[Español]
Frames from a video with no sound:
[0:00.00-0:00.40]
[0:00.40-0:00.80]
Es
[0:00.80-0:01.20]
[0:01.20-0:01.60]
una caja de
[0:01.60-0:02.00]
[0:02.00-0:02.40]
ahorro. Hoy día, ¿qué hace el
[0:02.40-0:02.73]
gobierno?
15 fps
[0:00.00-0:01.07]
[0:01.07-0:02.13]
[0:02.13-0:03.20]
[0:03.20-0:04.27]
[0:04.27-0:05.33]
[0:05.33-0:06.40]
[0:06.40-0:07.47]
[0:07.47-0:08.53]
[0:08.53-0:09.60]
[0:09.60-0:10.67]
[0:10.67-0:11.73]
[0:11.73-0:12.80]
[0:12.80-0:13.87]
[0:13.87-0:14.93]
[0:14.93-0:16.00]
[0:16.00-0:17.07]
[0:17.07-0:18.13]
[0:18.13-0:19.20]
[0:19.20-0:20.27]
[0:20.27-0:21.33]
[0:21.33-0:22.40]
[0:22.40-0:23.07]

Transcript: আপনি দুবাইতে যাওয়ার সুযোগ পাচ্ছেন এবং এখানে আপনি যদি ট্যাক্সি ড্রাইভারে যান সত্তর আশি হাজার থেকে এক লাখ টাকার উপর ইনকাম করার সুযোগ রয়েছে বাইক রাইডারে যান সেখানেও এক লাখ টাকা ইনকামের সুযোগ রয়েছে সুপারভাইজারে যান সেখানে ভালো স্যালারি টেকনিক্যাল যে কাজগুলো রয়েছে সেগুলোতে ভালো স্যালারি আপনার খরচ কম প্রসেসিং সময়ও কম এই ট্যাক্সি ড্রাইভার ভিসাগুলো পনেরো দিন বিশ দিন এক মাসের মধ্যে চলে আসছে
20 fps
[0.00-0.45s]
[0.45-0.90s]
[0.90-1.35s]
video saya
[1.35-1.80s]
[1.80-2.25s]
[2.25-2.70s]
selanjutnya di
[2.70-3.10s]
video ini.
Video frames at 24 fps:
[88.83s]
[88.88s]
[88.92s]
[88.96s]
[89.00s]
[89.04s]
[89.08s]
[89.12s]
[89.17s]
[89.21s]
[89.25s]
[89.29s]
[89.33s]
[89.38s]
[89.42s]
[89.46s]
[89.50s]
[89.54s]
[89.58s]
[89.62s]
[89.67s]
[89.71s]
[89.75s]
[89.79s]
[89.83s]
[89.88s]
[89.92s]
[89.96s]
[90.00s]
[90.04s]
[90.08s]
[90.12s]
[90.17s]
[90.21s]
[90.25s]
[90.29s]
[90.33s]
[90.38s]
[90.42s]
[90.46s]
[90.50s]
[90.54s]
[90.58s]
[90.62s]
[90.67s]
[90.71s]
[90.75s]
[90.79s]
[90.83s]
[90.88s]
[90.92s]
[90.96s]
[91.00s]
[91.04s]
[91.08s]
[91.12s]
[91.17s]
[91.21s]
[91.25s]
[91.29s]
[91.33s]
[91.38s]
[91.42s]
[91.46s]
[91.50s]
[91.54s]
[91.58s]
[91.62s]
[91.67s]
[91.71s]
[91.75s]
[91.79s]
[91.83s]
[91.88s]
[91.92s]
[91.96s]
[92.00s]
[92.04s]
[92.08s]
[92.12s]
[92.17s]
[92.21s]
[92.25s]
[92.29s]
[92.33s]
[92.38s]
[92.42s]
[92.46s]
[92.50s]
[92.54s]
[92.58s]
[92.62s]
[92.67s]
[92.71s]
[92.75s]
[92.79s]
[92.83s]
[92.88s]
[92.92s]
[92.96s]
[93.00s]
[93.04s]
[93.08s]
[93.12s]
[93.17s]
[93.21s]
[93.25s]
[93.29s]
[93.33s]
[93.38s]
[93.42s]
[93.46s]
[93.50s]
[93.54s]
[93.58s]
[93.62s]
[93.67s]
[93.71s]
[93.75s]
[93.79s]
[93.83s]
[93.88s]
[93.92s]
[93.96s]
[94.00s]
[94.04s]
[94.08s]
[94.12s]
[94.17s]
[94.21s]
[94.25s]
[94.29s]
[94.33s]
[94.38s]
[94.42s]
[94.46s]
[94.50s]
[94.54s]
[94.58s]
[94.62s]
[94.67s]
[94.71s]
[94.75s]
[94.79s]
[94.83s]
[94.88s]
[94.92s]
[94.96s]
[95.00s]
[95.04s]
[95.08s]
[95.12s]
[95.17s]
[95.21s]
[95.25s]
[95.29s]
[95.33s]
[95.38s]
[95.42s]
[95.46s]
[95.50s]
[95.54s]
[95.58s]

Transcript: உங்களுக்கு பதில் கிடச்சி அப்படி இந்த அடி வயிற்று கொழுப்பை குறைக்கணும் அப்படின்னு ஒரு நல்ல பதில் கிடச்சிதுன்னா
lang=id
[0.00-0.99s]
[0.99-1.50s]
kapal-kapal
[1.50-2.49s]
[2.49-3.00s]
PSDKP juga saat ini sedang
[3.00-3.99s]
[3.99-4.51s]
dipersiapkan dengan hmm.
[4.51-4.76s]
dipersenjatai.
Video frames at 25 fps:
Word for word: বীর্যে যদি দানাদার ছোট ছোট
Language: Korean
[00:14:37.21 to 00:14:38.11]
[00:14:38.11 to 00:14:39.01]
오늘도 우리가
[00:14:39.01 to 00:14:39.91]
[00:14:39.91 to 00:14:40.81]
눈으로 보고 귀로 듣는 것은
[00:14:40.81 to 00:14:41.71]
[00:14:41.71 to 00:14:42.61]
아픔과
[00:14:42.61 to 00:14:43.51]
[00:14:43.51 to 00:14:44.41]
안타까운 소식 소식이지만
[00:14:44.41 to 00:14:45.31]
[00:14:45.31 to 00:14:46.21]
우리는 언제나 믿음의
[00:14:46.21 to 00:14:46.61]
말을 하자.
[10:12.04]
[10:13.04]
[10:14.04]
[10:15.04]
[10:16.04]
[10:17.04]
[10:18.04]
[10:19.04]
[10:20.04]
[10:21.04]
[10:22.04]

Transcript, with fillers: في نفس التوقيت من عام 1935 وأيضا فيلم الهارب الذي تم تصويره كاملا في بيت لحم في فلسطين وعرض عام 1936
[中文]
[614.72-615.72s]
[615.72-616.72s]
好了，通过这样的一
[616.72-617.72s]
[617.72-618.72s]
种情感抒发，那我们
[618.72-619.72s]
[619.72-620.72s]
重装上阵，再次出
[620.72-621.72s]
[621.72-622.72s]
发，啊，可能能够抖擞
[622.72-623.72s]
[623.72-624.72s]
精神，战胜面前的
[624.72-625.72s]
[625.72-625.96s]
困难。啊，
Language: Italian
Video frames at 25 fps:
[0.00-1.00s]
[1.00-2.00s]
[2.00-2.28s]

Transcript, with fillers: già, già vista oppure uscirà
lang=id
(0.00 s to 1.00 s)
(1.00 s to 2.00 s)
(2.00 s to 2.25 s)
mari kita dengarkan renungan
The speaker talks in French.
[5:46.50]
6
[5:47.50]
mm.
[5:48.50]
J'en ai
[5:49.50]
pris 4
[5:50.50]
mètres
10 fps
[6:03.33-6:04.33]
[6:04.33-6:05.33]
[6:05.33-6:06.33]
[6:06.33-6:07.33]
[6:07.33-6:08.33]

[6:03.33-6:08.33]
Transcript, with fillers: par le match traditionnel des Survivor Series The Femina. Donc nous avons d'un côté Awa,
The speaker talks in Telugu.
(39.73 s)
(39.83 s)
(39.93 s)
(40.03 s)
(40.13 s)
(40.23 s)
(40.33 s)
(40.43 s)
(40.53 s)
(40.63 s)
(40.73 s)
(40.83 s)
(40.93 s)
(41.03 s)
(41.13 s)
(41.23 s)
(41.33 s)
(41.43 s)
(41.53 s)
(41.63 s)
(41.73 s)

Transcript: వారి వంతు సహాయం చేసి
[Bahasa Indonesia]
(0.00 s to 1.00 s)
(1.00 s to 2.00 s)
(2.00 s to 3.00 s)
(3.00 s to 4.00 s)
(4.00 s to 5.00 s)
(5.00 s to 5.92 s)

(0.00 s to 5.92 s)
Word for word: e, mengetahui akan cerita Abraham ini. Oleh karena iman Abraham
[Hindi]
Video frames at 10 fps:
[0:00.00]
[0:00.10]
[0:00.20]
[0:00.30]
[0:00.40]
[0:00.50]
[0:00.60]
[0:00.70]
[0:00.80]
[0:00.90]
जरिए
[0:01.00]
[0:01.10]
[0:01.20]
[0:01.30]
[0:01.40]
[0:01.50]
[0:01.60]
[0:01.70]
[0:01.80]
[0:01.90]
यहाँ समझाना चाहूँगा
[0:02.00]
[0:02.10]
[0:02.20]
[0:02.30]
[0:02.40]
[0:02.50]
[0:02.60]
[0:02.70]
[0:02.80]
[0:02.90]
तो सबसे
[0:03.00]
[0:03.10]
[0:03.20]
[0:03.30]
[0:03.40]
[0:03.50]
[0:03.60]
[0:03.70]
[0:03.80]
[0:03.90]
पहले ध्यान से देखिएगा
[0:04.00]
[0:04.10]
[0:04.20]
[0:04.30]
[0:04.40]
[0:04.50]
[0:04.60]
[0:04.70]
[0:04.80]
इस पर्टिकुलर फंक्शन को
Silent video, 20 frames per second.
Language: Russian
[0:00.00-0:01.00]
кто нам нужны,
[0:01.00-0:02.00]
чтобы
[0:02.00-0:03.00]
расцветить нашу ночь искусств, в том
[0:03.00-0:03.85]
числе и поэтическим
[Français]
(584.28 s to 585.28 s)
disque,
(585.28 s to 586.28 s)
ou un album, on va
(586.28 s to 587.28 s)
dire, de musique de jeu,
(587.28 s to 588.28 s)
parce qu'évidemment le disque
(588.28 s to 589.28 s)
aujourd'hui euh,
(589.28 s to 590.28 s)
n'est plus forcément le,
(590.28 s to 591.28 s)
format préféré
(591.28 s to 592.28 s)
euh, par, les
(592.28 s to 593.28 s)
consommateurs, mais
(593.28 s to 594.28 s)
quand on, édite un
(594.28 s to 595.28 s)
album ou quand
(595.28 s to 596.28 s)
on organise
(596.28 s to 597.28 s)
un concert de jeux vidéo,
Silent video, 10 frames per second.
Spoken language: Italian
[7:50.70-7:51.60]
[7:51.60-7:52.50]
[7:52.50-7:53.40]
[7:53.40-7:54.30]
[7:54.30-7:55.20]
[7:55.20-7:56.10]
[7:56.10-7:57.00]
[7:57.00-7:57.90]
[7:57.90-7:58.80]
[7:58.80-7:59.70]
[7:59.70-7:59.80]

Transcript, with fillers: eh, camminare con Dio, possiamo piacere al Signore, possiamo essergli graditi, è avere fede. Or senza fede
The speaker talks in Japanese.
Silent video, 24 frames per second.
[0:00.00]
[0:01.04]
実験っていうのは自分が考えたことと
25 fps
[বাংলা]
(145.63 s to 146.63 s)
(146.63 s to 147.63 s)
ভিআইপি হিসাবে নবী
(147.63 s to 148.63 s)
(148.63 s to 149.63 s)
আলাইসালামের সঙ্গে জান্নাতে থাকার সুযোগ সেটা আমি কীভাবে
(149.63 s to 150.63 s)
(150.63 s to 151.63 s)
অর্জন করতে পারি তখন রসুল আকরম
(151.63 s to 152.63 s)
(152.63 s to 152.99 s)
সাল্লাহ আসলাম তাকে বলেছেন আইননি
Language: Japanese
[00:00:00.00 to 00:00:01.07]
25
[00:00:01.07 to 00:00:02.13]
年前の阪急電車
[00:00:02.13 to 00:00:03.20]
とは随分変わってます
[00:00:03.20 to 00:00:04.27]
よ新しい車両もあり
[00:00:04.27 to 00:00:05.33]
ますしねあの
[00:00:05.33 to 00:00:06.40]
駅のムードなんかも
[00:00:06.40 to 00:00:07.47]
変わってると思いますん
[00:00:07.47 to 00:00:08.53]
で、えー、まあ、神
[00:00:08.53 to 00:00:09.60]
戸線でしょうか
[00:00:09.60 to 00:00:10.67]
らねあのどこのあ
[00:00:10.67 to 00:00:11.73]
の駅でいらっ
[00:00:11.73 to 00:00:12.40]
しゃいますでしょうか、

______________________________

* **What you should do**: The line with "[0:01.07-0:02.13]" is the last to include; transcribe exactly every line from the top of the material above down to it.

* **Exercise response**:
[Español]
Frames from a video with no sound:
[0:00.00-0:00.40]
[0:00.40-0:00.80]
Es
[0:00.80-0:01.20]
[0:01.20-0:01.60]
una caja de
[0:01.60-0:02.00]
[0:02.00-0:02.40]
ahorro. Hoy día, ¿qué hace el
[0:02.40-0:02.73]
gobierno?
15 fps
[0:00.00-0:01.07]
[0:01.07-0:02.13]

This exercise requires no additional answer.